Lipatti stand noch am Beginn einer bedeutenden Karriere, als er mit 33 Jahren, an der Hodgkinschen Krankheit, die 1947 bei ihm diagnostiziert wurde, starb. Viele Menschen verbinden mit seinem Namen heute fast nur noch ein Konzert: Lipattis letzten Auftritt im September 1950 in Besançon, in welchem der Pianist, durch seine Krankheit geschwächt, die Darbietung der Walzer von Frédéric Chopin abbrechen musste und sich mit der Klavierbearbeitung des Bach-Chorals „Jesu bleibet meine Freude“ von seinem Publikum verabschiedete.

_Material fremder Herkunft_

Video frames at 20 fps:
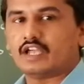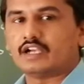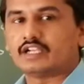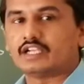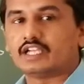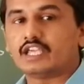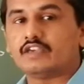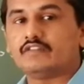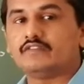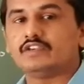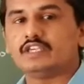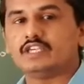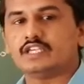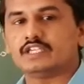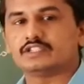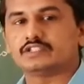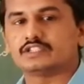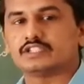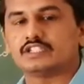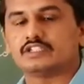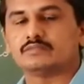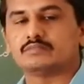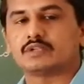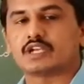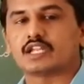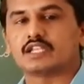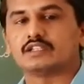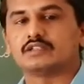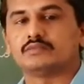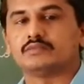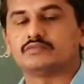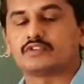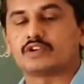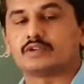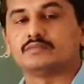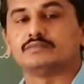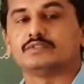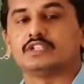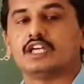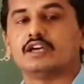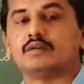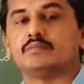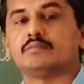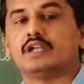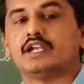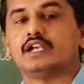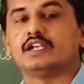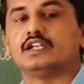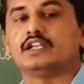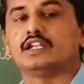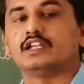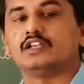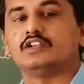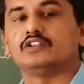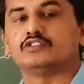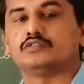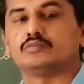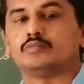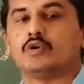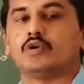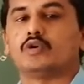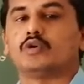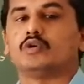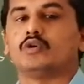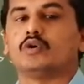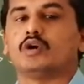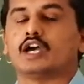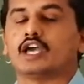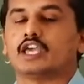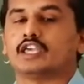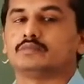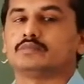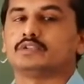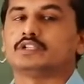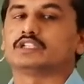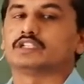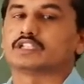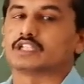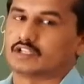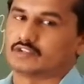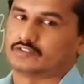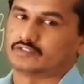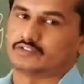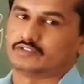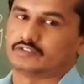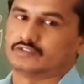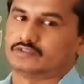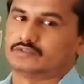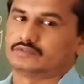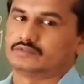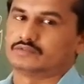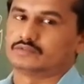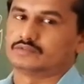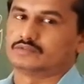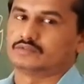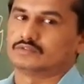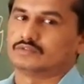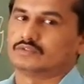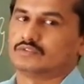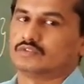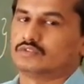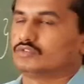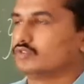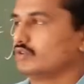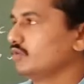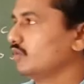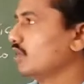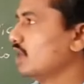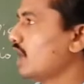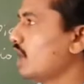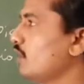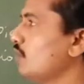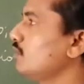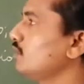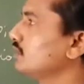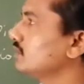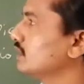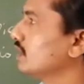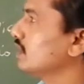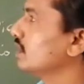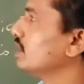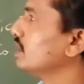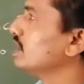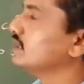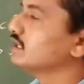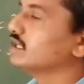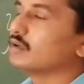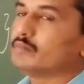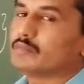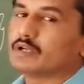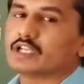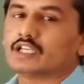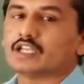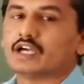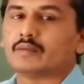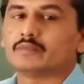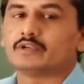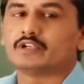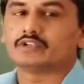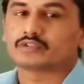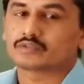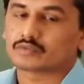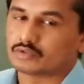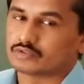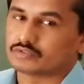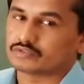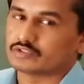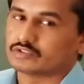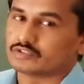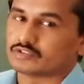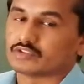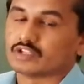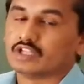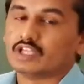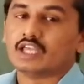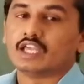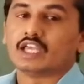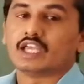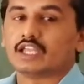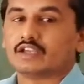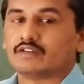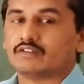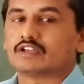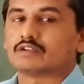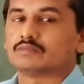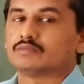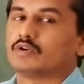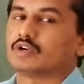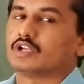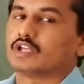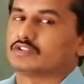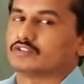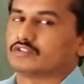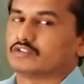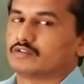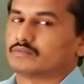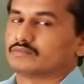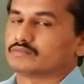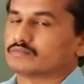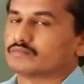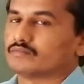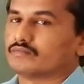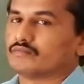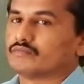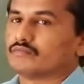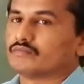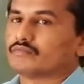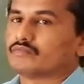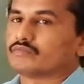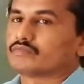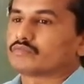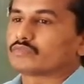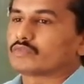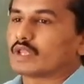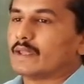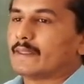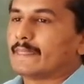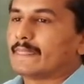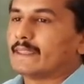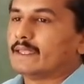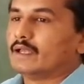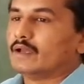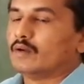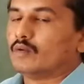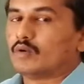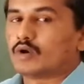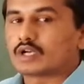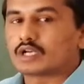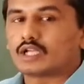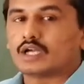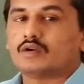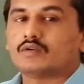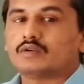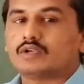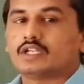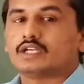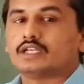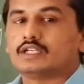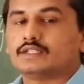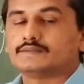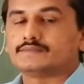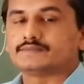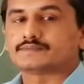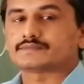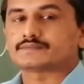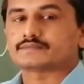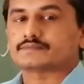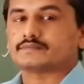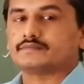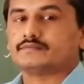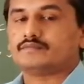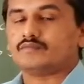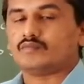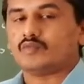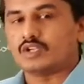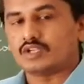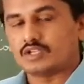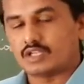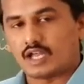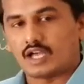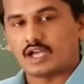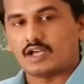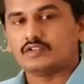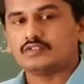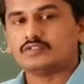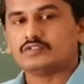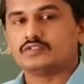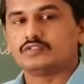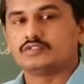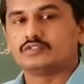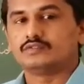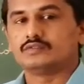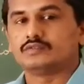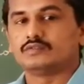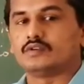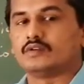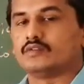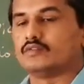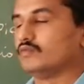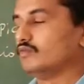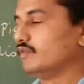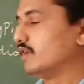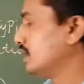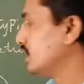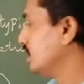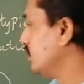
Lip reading: deviation from the Mendel's monohybrid cross. So, how the incomplete dominance questions in your board exam? Work out a cross when the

Seine wenigen, aber durchweg höchstrangigen Schallplattenaufnahmen (darunter eine legendäre Aufnahme der Walzer Chopins) bescherten ihm einen bleibenden Nachruhm und sind in den letzten Jahrzehnten immer wieder neu veröffentlicht worden („Unvergänglich, unvergessen“, EMI).

 

Im Alter von 17 Jahren, mit lisztischem langem Haar

Im Alter von 17 Jahren, mit lisztischem langem Haar

„Ervin Nyiregyházi spielte maskiert und schlief in der U-Bahn: das sagenhafte Leben eines vergessenen Klaviervirtuosen“ (DIE ZEIT, 08.11.2007 Nr. 46)

 

Einer der größten und eigenwilligsten Pianisten des 20. Jahrhunderts ist heute fast völlig vergessen. Dabei galt Ervin Nyíregyházi als „zweiter Liszt“, und seine Anfänge als „Wunderkind“ hatten immer wieder Vergleiche mit Mozart hervorgerufen. Mit acht Jahren spielte er im Buckingham Palace, mit 12 Jahren gab er ein Konzert mit den Berliner Philharmonikern, und mit 17 hatte er sein sensationelles Debüt in New York. 
1928 siedelte Nyíregyházi nach Los Angeles um, wo er mit vielen Hollywood-Größen befreundet war. Privat war er ein „fortissimo bastard“, und entsprechend exzentrisch war sein Leben: Er begann heftig zu trinken, lebte wie ein Obdachloser und heiratete insgesamt zehn Mal. In den 70er Jahren erfuhr seine Karriere eine sensationelle, aber kurze Wiederbelebung, bevor er 1987 starb.